- [Task] Leave out the pictures and copy everything else in the entries exactly.

- [Provided records]
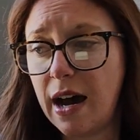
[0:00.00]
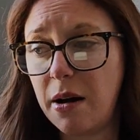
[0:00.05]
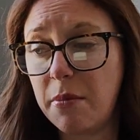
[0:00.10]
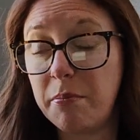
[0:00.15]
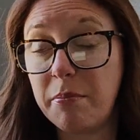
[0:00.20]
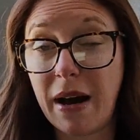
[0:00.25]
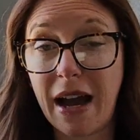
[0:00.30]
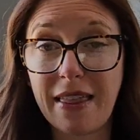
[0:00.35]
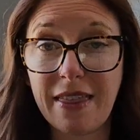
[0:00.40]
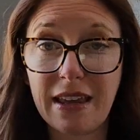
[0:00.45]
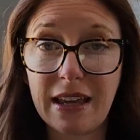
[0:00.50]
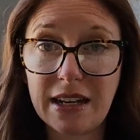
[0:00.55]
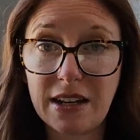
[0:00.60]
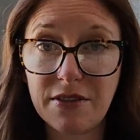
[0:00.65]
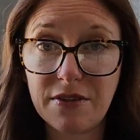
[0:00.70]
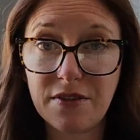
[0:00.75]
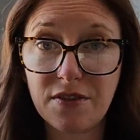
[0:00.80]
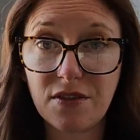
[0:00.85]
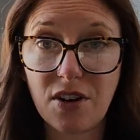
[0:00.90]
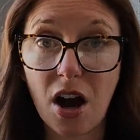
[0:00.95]
By the end of
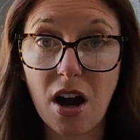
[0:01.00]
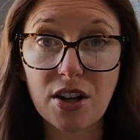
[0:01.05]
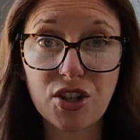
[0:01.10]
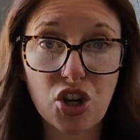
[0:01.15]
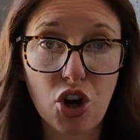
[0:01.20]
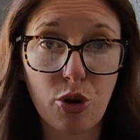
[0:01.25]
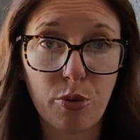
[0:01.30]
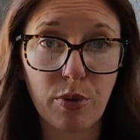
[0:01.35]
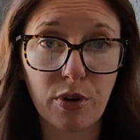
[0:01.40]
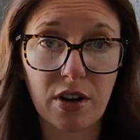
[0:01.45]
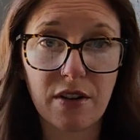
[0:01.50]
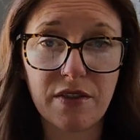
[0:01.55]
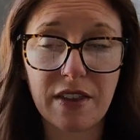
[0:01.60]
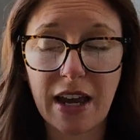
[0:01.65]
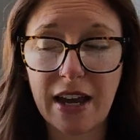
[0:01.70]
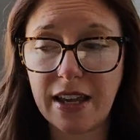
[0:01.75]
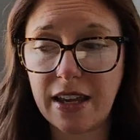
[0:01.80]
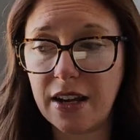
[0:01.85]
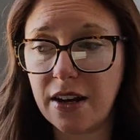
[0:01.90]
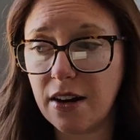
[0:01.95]
October of
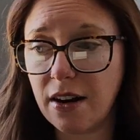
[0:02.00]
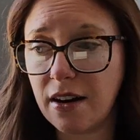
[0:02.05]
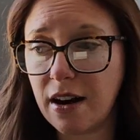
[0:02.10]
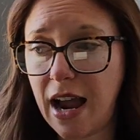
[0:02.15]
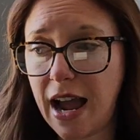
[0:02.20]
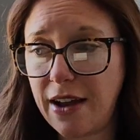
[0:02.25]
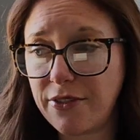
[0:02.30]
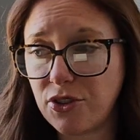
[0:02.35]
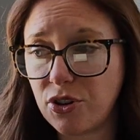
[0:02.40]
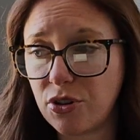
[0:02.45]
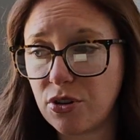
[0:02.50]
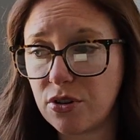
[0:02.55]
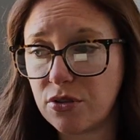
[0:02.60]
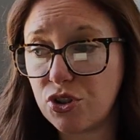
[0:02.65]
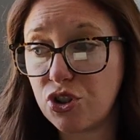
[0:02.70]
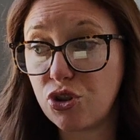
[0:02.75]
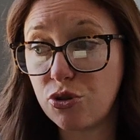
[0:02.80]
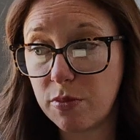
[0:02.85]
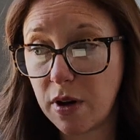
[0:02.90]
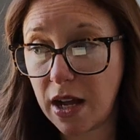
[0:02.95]
that year, after
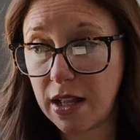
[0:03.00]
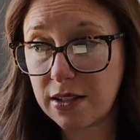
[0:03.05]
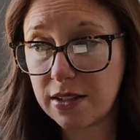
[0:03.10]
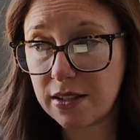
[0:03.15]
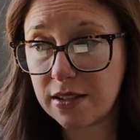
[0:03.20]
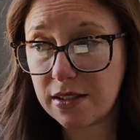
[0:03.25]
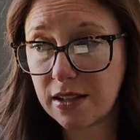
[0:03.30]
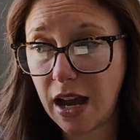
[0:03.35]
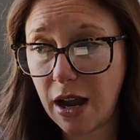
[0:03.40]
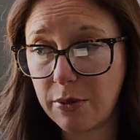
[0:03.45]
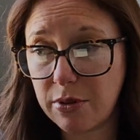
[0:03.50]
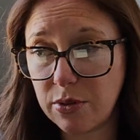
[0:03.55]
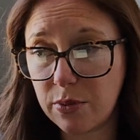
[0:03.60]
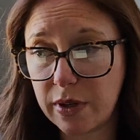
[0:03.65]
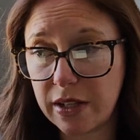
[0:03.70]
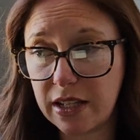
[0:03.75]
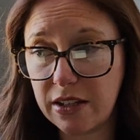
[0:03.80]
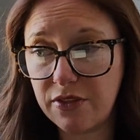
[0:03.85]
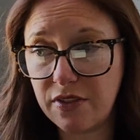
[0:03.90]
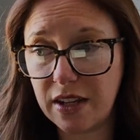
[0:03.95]
2 months, I was
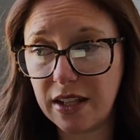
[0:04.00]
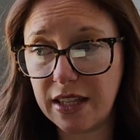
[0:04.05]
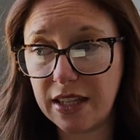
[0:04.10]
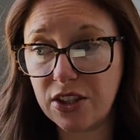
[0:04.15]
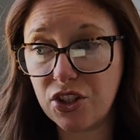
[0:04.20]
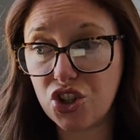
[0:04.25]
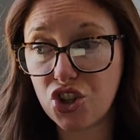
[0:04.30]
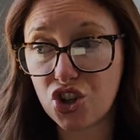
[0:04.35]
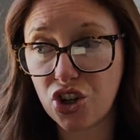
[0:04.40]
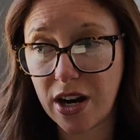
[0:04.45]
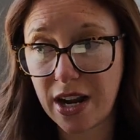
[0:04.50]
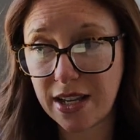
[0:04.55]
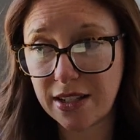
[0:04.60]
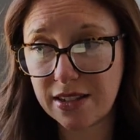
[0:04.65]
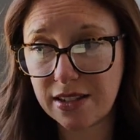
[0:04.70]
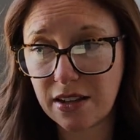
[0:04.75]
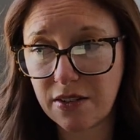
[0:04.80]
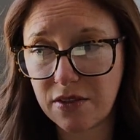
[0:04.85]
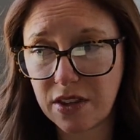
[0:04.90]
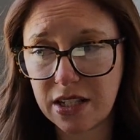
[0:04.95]
really feeling the stress
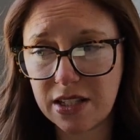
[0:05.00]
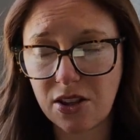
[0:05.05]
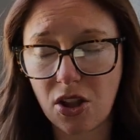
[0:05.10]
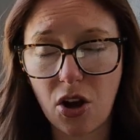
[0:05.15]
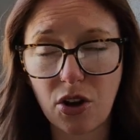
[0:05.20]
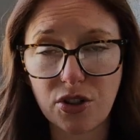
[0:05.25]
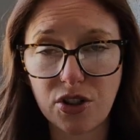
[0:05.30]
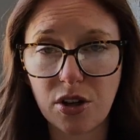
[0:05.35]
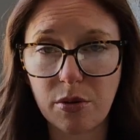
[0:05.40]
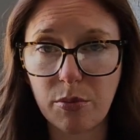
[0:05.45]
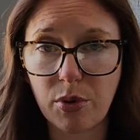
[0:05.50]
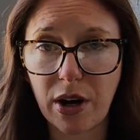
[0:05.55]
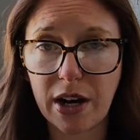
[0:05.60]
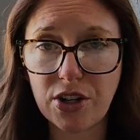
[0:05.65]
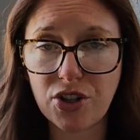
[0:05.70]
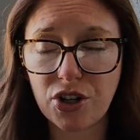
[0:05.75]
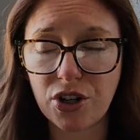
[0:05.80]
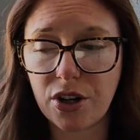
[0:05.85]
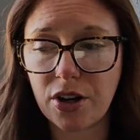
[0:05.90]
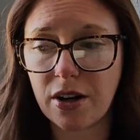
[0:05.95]
of this long-term
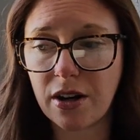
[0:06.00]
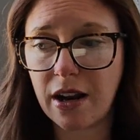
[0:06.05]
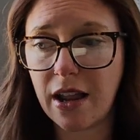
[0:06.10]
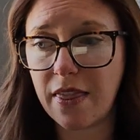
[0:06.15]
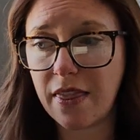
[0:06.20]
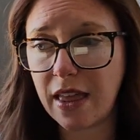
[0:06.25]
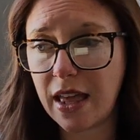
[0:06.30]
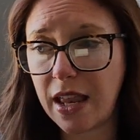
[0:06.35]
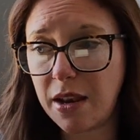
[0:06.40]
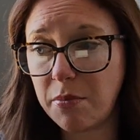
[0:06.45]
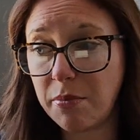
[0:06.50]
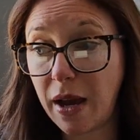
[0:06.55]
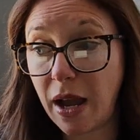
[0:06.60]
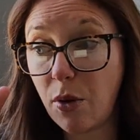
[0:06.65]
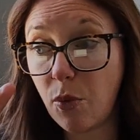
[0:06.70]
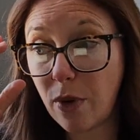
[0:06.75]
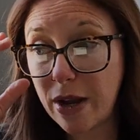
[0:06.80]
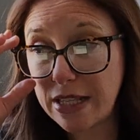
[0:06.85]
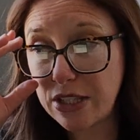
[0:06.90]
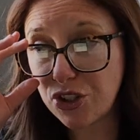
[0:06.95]
pressure. And then by
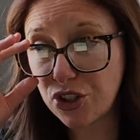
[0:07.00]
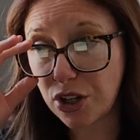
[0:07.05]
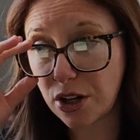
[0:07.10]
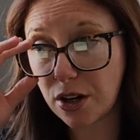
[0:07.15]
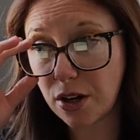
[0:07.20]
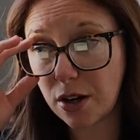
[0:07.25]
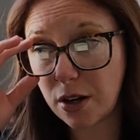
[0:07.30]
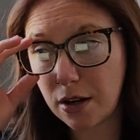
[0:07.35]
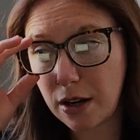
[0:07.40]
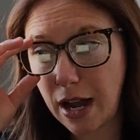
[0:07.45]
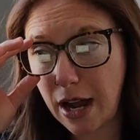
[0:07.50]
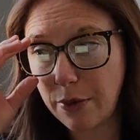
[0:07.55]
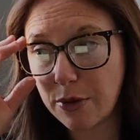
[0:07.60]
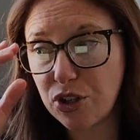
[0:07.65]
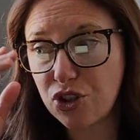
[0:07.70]
winter, I was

- [Reply to the exercise]
[0:00.00]
[0:00.05]
[0:00.10]
[0:00.15]
[0:00.20]
[0:00.25]
[0:00.30]
[0:00.35]
[0:00.40]
[0:00.45]
[0:00.50]
[0:00.55]
[0:00.60]
[0:00.65]
[0:00.70]
[0:00.75]
[0:00.80]
[0:00.85]
[0:00.90]
[0:00.95]
By the end of
[0:01.00]
[0:01.05]
[0:01.10]
[0:01.15]
[0:01.20]
[0:01.25]
[0:01.30]
[0:01.35]
[0:01.40]
[0:01.45]
[0:01.50]
[0:01.55]
[0:01.60]
[0:01.65]
[0:01.70]
[0:01.75]
[0:01.80]
[0:01.85]
[0:01.90]
[0:01.95]
October of
[0:02.00]
[0:02.05]
[0:02.10]
[0:02.15]
[0:02.20]
[0:02.25]
[0:02.30]
[0:02.35]
[0:02.40]
[0:02.45]
[0:02.50]
[0:02.55]
[0:02.60]
[0:02.65]
[0:02.70]
[0:02.75]
[0:02.80]
[0:02.85]
[0:02.90]
[0:02.95]
that year, after
[0:03.00]
[0:03.05]
[0:03.10]
[0:03.15]
[0:03.20]
[0:03.25]
[0:03.30]
[0:03.35]
[0:03.40]
[0:03.45]
[0:03.50]
[0:03.55]
[0:03.60]
[0:03.65]
[0:03.70]
[0:03.75]
[0:03.80]
[0:03.85]
[0:03.90]
[0:03.95]
2 months, I was
[0:04.00]
[0:04.05]
[0:04.10]
[0:04.15]
[0:04.20]
[0:04.25]
[0:04.30]
[0:04.35]
[0:04.40]
[0:04.45]
[0:04.50]
[0:04.55]
[0:04.60]
[0:04.65]
[0:04.70]
[0:04.75]
[0:04.80]
[0:04.85]
[0:04.90]
[0:04.95]
really feeling the stress
[0:05.00]
[0:05.05]
[0:05.10]
[0:05.15]
[0:05.20]
[0:05.25]
[0:05.30]
[0:05.35]
[0:05.40]
[0:05.45]
[0:05.50]
[0:05.55]
[0:05.60]
[0:05.65]
[0:05.70]
[0:05.75]
[0:05.80]
[0:05.85]
[0:05.90]
[0:05.95]
of this long-term
[0:06.00]
[0:06.05]
[0:06.10]
[0:06.15]
[0:06.20]
[0:06.25]
[0:06.30]
[0:06.35]
[0:06.40]
[0:06.45]
[0:06.50]
[0:06.55]
[0:06.60]
[0:06.65]
[0:06.70]
[0:06.75]
[0:06.80]
[0:06.85]
[0:06.90]
[0:06.95]
pressure. And then by
[0:07.00]
[0:07.05]
[0:07.10]
[0:07.15]
[0:07.20]
[0:07.25]
[0:07.30]
[0:07.35]
[0:07.40]
[0:07.45]
[0:07.50]
[0:07.55]
[0:07.60]
[0:07.65]
[0:07.70]
winter, I was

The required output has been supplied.